# Problem statement:
Repeat the entries below exactly, pictures excluded.

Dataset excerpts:
__________

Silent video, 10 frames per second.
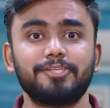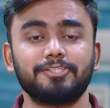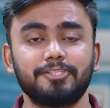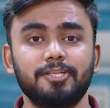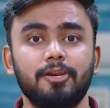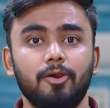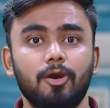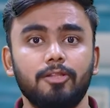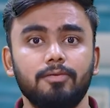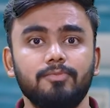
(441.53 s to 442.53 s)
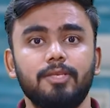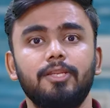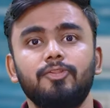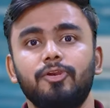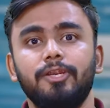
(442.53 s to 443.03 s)
structures and algorithms in
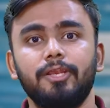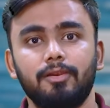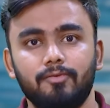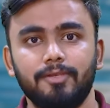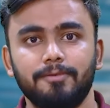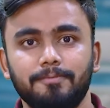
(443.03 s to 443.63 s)
a theoretical way.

__________

# Response to the exercise:
Silent video, 10 frames per second.
(441.53 s to 442.53 s)
(442.53 s to 443.03 s)
structures and algorithms in
(443.03 s to 443.63 s)
a theoretical way.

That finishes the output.